**REQUIRED ACTION:**
Among the entries below, find the line with "Frames from a", then quote it and each following line up to and including the line with "Transcript: Wild pigs", and nothing else.

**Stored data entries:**
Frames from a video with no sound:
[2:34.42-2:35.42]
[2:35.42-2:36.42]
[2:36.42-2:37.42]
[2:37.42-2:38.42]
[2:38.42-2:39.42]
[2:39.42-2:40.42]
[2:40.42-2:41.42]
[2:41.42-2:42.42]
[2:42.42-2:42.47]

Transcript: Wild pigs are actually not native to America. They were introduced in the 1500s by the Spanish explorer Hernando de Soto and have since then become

...

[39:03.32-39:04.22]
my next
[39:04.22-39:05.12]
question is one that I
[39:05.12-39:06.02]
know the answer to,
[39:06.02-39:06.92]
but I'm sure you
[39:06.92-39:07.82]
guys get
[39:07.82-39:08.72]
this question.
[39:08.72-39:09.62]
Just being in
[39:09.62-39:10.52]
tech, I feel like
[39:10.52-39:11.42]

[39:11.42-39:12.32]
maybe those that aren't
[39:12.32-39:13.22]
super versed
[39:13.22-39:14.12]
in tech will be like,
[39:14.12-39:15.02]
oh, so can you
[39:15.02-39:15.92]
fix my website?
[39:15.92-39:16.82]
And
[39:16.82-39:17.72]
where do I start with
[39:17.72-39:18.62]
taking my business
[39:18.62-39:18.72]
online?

**ANSWER BELOW:**
Frames from a video with no sound:
[2:34.42-2:35.42]
[2:35.42-2:36.42]
[2:36.42-2:37.42]
[2:37.42-2:38.42]
[2:38.42-2:39.42]
[2:39.42-2:40.42]
[2:40.42-2:41.42]
[2:41.42-2:42.42]
[2:42.42-2:42.47]

Transcript: Wild pigs are actually not native to America. They were introduced in the 1500s by the Spanish explorer Hernando de Soto and have since then become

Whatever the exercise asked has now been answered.